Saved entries
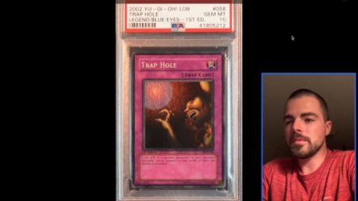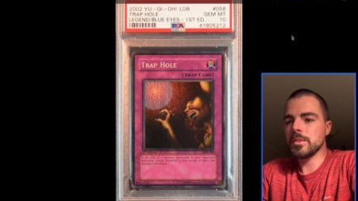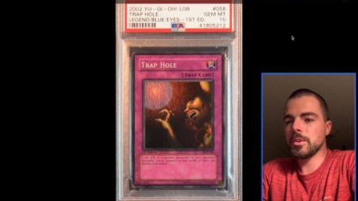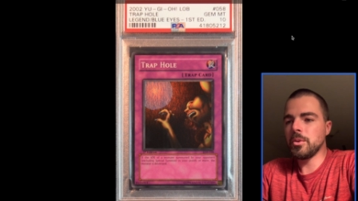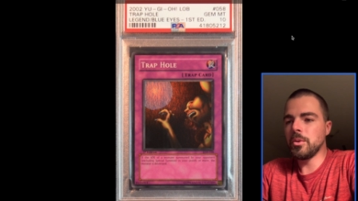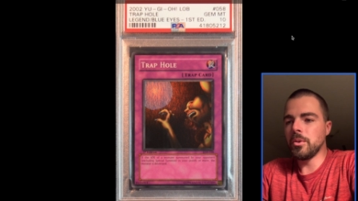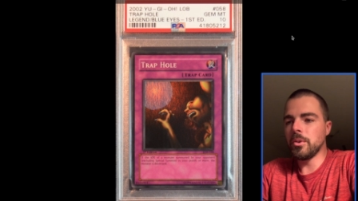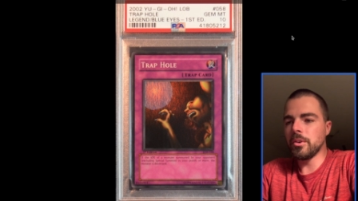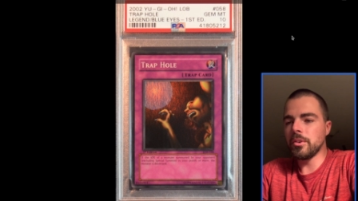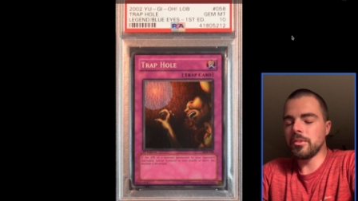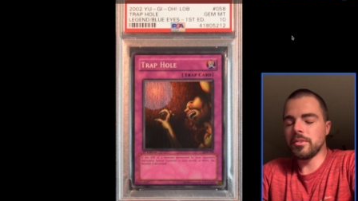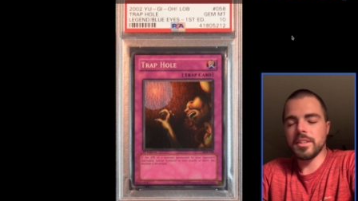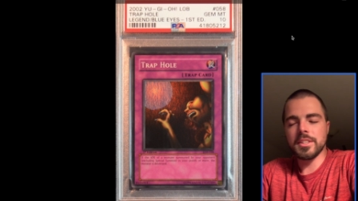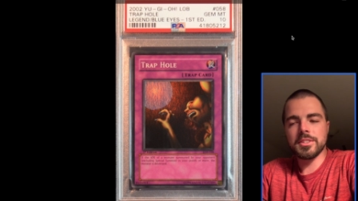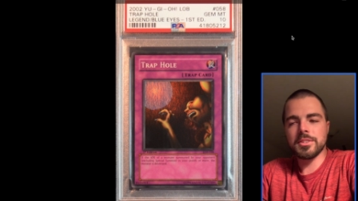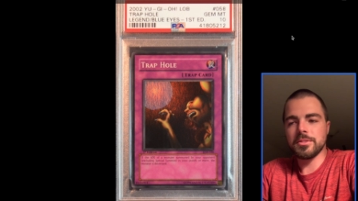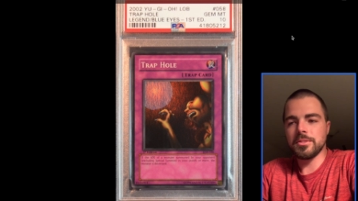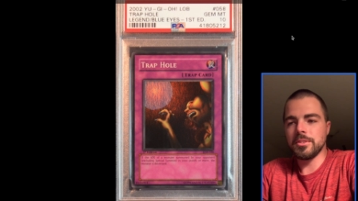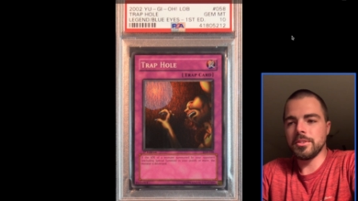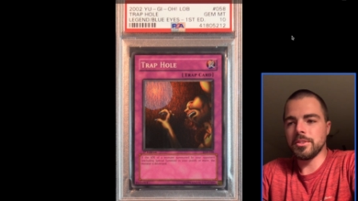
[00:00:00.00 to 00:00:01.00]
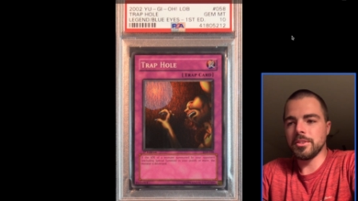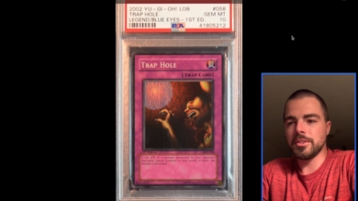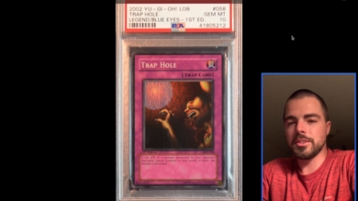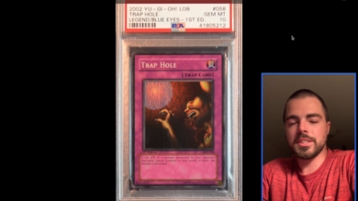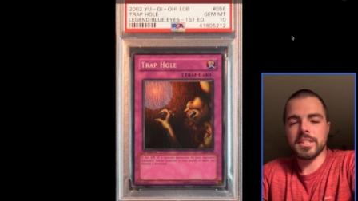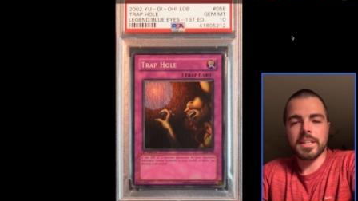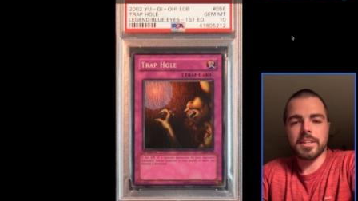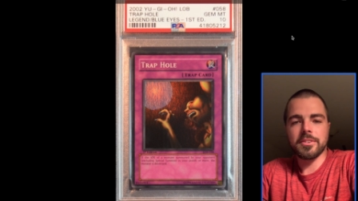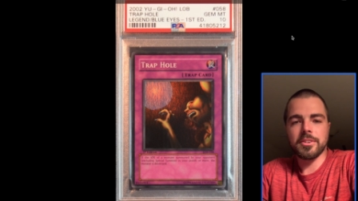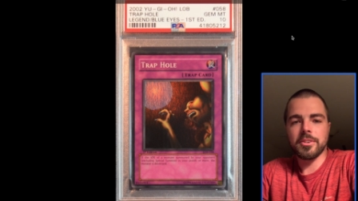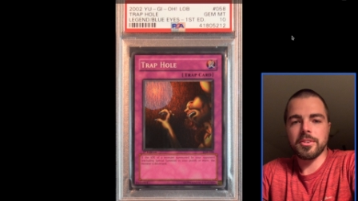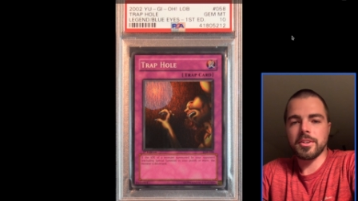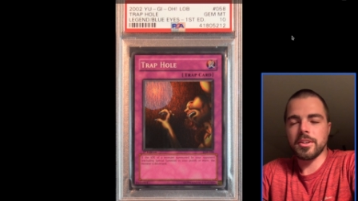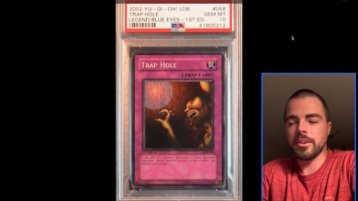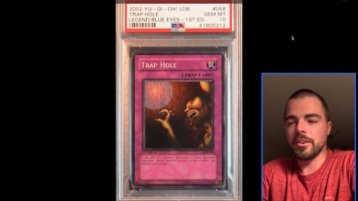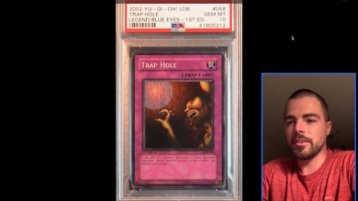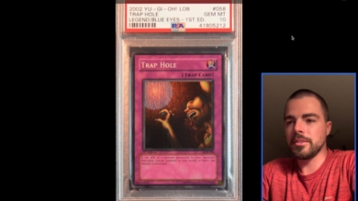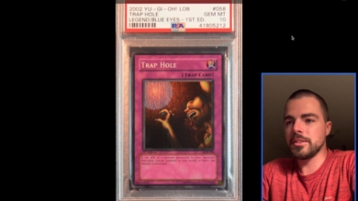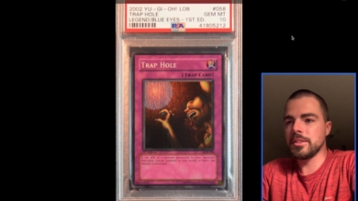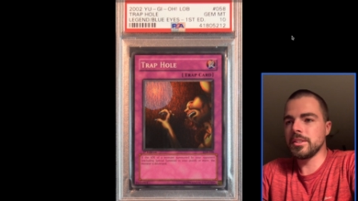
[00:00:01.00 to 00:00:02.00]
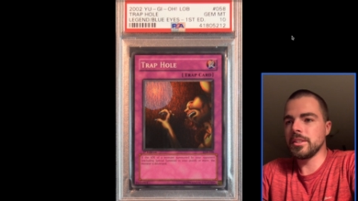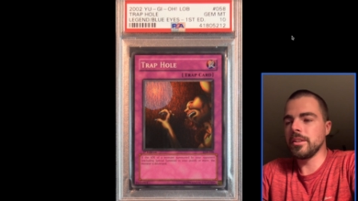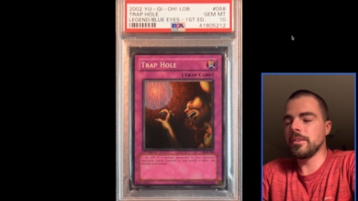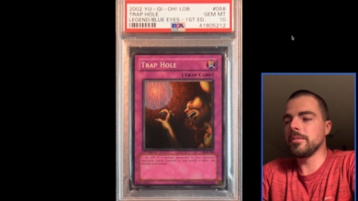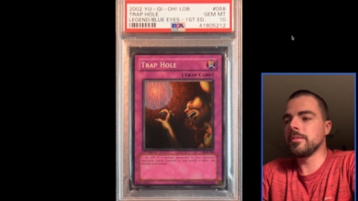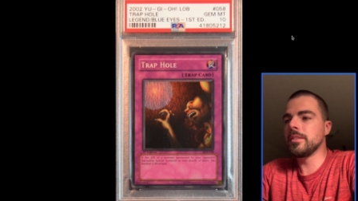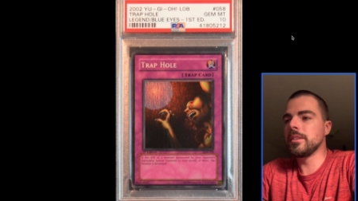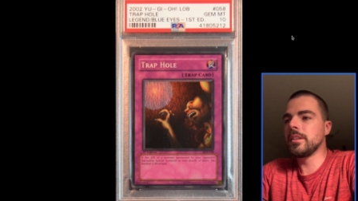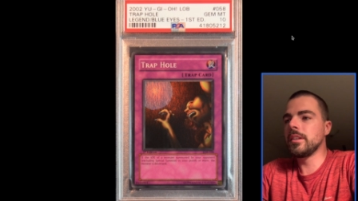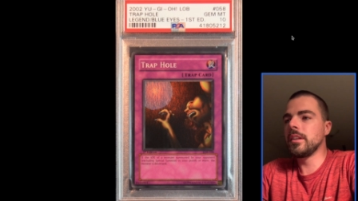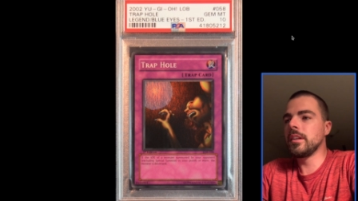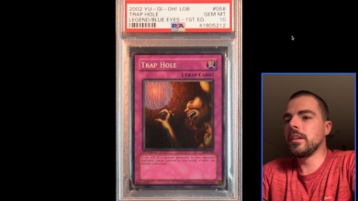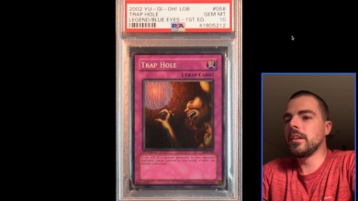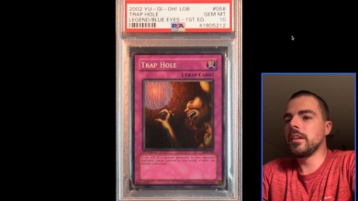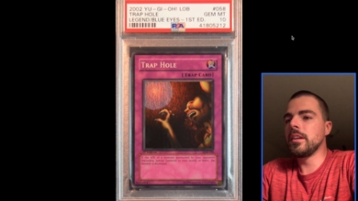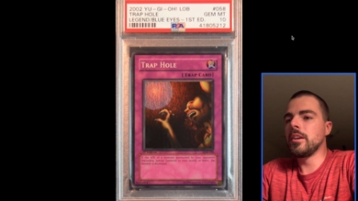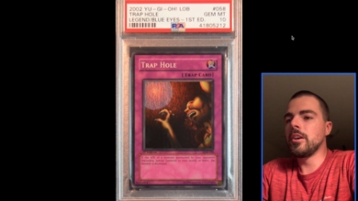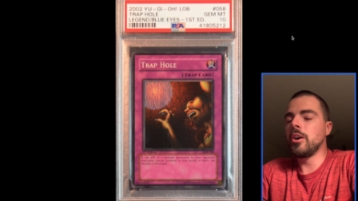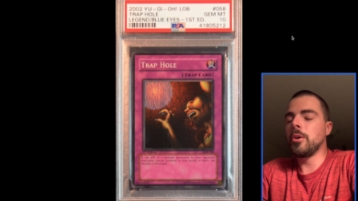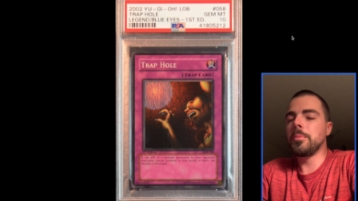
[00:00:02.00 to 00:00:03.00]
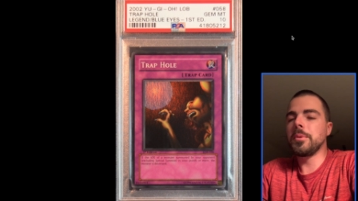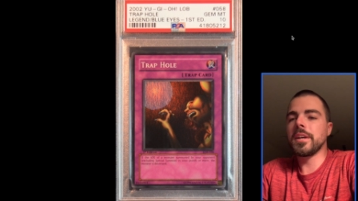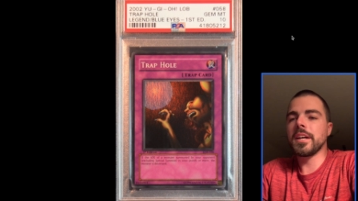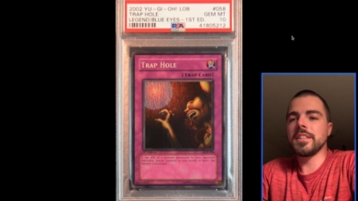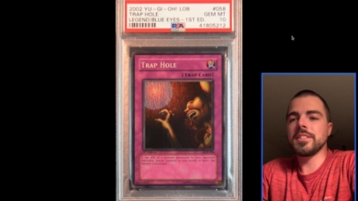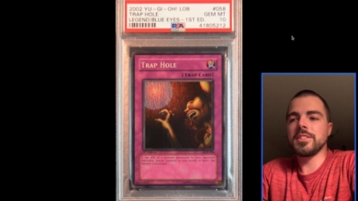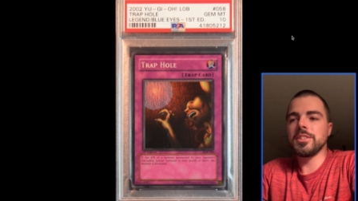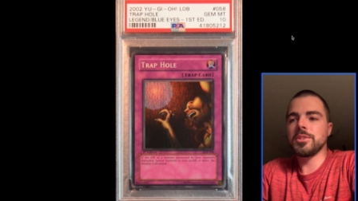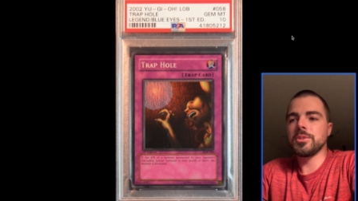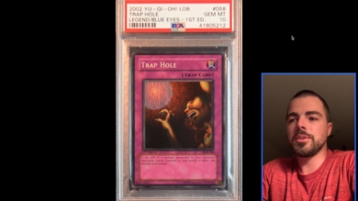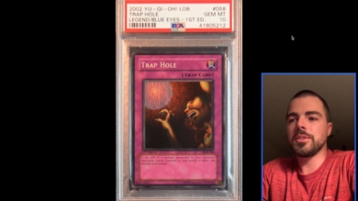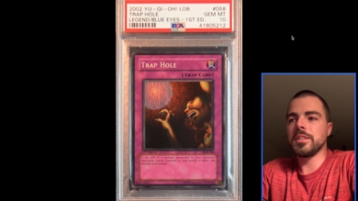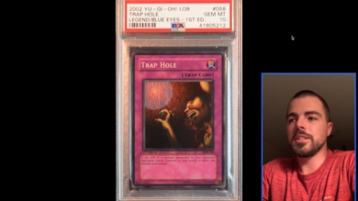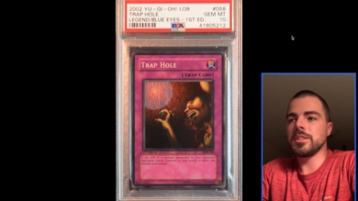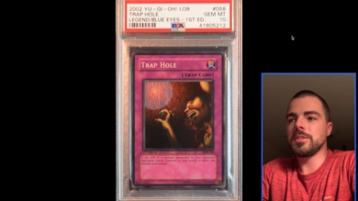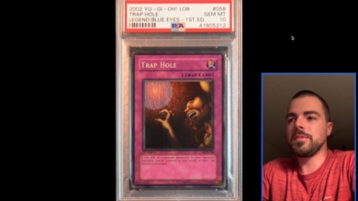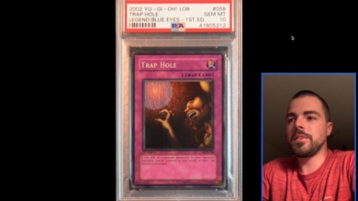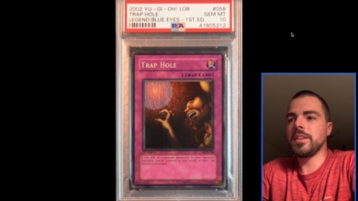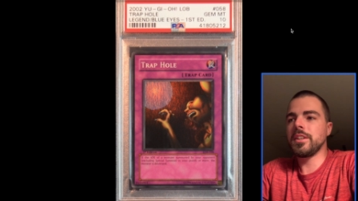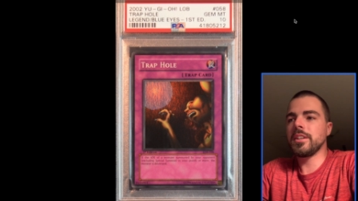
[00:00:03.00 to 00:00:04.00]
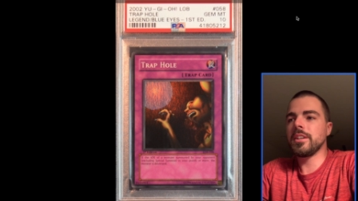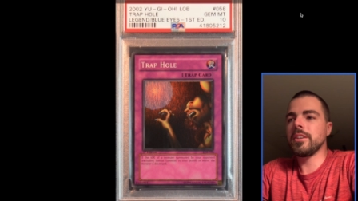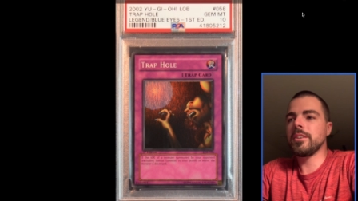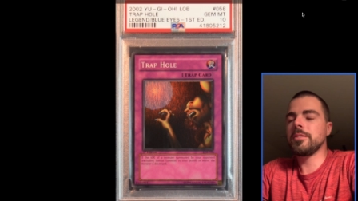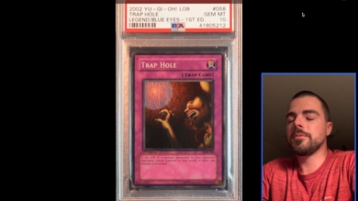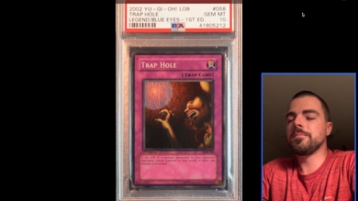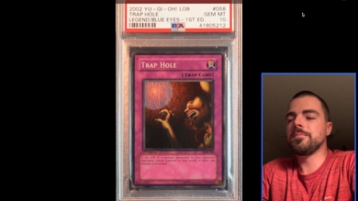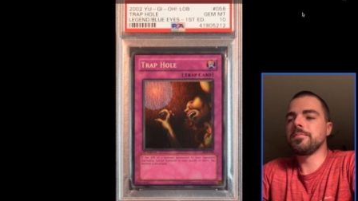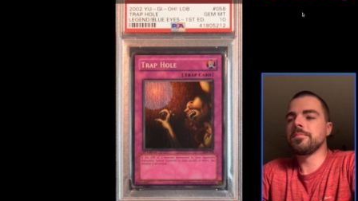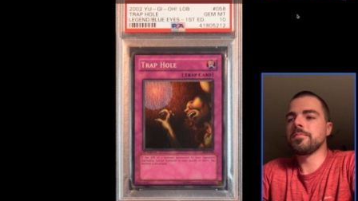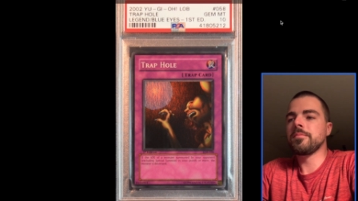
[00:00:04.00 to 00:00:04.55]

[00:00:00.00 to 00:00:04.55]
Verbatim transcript: or ritual or synchro cards. So hope you guys enjoyed this video.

» AIM OF THE EXERCISE:
Output the lines from the one with "[00:00:04.00 to 00:00:04.55]" through the end of the records above, exactly, including both ends, and nothing besides.

» SOLVED EXERCISE:
[00:00:04.00 to 00:00:04.55]

[00:00:00.00 to 00:00:04.55]
Verbatim transcript: or ritual or synchro cards. So hope you guys enjoyed this video.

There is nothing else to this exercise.